Em algum grandioso dia no futuro, todos os que já nasceram vão se levantar do sepulcro. Nosso espírito e nosso corpo serão reunidos novamente em sua perfeita forma. Todos ressuscitarão, “tanto velhos quanto jovens, (…) tanto homens como mulheres, tanto iníquos como justos”, e “tudo será restaurado à sua perfeita estrutura”.27

Após a ressurreição, teremos a suprema bênção de sermos julgados por nosso Salvador, que disse:

“Atrairei todos os homens a mim para que sejam julgados segundo suas obras.

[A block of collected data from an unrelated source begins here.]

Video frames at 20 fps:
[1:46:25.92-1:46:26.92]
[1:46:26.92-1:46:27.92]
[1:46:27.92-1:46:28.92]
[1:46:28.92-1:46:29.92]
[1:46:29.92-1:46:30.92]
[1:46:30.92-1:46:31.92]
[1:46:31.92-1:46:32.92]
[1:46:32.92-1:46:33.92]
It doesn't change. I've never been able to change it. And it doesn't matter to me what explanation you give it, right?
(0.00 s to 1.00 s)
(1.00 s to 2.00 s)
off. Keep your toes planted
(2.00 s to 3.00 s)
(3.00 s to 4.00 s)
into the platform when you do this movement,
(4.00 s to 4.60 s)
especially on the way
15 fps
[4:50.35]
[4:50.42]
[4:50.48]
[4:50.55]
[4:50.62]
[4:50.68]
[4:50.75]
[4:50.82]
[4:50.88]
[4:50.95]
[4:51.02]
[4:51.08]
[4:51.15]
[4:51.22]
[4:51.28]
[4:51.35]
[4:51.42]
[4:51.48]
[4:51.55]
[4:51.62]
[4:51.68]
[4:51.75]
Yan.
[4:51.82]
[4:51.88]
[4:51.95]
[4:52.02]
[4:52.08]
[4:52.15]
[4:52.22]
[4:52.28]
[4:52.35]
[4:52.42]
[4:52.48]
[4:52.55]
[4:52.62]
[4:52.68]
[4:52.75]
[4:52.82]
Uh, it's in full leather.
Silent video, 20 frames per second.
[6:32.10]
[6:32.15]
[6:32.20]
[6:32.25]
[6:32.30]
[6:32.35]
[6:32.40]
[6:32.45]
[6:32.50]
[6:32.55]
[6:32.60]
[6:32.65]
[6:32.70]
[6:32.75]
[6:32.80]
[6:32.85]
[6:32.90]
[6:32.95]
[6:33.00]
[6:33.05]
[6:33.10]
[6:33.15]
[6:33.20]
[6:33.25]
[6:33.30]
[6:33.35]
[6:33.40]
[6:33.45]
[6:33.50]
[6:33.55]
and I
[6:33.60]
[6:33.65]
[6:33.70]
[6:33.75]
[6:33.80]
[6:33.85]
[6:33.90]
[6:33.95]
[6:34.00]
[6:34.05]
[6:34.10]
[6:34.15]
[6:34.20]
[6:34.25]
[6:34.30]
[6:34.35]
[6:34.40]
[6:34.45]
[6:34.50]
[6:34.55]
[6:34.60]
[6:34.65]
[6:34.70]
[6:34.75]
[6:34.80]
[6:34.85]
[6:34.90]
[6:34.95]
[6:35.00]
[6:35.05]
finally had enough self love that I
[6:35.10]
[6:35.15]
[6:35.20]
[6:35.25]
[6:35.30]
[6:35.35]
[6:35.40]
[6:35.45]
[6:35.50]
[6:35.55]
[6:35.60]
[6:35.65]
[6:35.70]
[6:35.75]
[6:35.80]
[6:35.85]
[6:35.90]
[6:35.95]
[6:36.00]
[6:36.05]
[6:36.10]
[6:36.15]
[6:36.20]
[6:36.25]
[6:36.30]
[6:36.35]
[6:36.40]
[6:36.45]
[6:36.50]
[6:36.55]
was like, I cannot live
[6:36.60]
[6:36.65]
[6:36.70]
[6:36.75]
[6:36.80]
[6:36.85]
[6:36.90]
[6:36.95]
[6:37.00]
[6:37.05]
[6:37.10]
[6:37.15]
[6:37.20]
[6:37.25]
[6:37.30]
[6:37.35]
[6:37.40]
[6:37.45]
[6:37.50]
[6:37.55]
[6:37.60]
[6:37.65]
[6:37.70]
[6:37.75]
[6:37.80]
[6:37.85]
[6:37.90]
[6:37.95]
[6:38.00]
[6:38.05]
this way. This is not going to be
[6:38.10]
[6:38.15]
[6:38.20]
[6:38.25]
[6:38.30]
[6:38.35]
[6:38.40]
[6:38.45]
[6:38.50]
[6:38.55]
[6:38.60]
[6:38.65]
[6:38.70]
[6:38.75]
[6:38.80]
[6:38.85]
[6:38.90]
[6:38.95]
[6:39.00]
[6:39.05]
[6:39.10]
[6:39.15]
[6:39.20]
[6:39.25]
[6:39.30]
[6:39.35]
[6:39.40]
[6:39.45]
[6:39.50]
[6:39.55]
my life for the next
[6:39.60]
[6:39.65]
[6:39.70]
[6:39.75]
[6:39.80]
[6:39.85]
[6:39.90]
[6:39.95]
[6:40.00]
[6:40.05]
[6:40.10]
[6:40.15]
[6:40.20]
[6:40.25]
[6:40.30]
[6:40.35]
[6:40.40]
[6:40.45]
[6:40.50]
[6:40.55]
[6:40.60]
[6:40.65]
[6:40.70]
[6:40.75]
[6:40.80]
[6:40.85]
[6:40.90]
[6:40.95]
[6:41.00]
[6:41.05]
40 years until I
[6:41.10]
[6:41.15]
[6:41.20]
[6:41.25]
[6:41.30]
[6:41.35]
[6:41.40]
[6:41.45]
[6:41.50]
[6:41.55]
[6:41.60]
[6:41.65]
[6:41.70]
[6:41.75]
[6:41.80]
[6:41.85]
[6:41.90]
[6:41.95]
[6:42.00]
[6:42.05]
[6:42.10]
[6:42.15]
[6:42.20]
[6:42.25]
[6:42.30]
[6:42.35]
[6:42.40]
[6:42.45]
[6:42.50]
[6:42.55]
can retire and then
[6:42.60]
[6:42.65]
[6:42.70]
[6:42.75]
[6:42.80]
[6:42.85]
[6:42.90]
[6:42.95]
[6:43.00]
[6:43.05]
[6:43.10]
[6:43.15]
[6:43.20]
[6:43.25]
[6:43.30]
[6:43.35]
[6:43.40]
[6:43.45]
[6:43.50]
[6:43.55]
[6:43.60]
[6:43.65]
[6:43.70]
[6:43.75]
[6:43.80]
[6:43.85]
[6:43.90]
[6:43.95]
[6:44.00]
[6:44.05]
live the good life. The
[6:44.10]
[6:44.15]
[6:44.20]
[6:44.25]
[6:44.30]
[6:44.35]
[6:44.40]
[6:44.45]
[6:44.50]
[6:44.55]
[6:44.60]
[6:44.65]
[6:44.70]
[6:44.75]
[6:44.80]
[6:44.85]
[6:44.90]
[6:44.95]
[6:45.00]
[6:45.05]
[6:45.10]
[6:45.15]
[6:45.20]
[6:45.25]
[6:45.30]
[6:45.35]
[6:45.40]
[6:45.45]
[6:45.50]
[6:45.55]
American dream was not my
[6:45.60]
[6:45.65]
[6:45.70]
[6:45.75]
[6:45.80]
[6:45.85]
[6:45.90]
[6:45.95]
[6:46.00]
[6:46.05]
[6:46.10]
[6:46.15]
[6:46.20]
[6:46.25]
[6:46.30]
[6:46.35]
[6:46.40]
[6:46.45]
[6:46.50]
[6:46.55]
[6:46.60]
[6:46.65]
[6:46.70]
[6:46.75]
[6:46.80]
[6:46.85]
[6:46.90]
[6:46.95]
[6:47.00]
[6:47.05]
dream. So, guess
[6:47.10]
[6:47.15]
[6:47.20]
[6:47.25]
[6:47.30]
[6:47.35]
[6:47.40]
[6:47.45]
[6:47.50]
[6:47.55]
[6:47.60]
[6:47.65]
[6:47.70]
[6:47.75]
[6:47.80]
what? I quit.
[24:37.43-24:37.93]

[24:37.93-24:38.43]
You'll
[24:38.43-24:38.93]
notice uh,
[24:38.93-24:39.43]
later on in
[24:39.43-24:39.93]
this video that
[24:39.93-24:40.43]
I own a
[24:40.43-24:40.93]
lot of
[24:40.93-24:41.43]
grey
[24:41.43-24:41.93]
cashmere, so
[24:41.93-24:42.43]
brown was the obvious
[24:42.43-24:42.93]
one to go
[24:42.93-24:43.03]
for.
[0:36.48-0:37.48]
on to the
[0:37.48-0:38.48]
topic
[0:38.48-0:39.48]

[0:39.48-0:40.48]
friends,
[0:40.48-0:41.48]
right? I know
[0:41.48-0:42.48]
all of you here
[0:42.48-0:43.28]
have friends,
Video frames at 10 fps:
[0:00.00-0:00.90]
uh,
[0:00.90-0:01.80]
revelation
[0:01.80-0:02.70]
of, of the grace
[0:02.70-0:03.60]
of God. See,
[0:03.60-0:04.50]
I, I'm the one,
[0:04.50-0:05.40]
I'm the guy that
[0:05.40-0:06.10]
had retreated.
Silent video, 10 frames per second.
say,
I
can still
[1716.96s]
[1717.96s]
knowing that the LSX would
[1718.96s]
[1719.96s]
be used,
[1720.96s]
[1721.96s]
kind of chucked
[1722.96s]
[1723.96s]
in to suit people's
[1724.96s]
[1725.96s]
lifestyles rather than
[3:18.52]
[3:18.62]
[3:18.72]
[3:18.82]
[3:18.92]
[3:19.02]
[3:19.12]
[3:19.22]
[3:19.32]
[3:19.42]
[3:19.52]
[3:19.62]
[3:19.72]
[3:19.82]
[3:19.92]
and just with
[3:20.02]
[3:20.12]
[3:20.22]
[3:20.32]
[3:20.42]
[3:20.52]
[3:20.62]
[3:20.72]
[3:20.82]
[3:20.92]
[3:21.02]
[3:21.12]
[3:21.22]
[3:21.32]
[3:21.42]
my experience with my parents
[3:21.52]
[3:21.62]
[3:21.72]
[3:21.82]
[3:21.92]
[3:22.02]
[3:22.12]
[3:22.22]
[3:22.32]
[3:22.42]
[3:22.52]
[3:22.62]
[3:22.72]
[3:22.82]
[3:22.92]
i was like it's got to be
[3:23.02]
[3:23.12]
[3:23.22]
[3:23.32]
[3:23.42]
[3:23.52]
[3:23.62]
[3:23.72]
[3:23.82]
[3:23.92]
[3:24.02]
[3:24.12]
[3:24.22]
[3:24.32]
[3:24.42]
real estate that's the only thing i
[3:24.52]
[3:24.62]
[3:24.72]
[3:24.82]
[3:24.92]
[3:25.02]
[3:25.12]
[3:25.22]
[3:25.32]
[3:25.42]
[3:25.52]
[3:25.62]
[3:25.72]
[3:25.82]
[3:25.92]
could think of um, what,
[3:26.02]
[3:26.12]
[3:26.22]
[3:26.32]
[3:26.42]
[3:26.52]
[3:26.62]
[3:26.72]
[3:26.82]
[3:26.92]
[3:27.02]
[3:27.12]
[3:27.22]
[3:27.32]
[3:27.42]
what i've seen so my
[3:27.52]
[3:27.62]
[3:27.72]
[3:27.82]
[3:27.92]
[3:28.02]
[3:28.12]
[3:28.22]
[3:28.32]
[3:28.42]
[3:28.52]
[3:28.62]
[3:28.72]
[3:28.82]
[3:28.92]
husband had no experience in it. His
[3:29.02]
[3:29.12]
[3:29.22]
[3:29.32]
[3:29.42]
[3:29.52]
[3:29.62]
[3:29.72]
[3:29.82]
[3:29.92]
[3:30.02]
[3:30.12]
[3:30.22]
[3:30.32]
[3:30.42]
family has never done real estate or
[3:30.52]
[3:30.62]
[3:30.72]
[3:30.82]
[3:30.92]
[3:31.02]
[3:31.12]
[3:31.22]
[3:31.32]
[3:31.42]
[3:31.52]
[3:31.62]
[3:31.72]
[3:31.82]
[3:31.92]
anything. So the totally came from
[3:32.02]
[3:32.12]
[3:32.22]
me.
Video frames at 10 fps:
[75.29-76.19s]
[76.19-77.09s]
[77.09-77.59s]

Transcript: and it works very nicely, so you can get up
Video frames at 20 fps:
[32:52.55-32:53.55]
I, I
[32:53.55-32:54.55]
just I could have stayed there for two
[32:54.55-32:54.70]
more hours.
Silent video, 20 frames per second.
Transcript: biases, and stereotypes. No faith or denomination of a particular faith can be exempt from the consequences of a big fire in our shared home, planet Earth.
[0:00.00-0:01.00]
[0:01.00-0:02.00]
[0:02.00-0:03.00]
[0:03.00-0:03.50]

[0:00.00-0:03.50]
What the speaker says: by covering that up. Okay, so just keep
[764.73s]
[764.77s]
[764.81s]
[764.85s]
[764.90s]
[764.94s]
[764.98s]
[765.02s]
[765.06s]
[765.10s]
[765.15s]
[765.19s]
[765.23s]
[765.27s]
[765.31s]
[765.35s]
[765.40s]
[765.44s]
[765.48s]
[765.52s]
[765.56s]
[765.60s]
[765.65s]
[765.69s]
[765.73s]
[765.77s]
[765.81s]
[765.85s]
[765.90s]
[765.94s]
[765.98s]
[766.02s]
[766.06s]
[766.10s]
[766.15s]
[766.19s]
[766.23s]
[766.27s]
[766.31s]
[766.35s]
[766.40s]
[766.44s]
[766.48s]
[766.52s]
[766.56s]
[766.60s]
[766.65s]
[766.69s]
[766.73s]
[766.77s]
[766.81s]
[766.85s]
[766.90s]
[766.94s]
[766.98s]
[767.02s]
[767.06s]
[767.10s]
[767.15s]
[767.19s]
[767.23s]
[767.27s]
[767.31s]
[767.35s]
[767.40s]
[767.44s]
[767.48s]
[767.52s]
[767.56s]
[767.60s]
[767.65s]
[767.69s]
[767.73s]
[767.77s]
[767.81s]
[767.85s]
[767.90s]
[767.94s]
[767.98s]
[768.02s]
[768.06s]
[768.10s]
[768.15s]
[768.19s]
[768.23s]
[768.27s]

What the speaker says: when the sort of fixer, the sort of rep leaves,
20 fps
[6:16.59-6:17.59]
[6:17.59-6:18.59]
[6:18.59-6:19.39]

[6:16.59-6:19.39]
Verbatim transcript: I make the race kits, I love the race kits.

E acontecerá que aquele que se arrepender e for batizado em meu nome, será satisfeito; e se perseverar até o fim, eis que eu o terei por inocente perante meu Pai no dia em que eu me levantar para julgar o mundo”.28

E então, por intermédio de Cristo e de Sua Expiação, todos os que escolherem segui-Lo por meio da fé, do arrependimento, do batismo, de receber o dom do Espírito Santo e de perseverar até o fim29 descobrirão que o fim de sua jornada será receber “seu destino divino como herdeiros da vida eterna”.30 Eles voltarão à presença de seu Pai para viver com Ele para sempre. Que escolhamos bem.

Há muito mais no que diz respeito à nossa existência do que apenas o que acontece entre o nascimento e a morte. Eu os convido a vir e seguir a Cristo.31

Convido todos os membros de A Igreja de Jesus dos Santos dos Últimos Dias a, diariamente, “[vir] a Cristo, [ser] aperfeiçoados nele e [negar-se] a toda iniquidade; (…) [que] por meio do derramamento do sangue de Cristo (…) [se tornem] santos, sem mácula”.32

Convido aqueles que ainda não são membros desta Igreja a vir, ler o Livro de Mórmon e ouvir os missionários. Venham, tenham fé e se arrependam de seus pecados. Venham e se batizem e recebam o Espírito Santo. Venham e tenham uma vida feliz, plena em Cristo. Ao se achegarem a Ele e guardarem Seus mandamentos, prometo que poderão encontrar paz e propósito nesta experiência mortal frequentemente tumultuada e “vida eterna no mundo vindouro”.33

Para aqueles que já experimentaram essas verdades e por algum motivo se afastaram delas, eu os convido a voltar. Voltem hoje. Nosso Pai e o Salvador os amam. Testifico que Cristo tem o poder para responder a suas perguntas, curar suas dores e seus sofrimentos e perdoar seus pecados. Sei que isso é verdade. Sei que todas essas coisas são verdade. Cristo vive! Esta é Sua Igreja. Em nome de Jesus Cristo. Amém.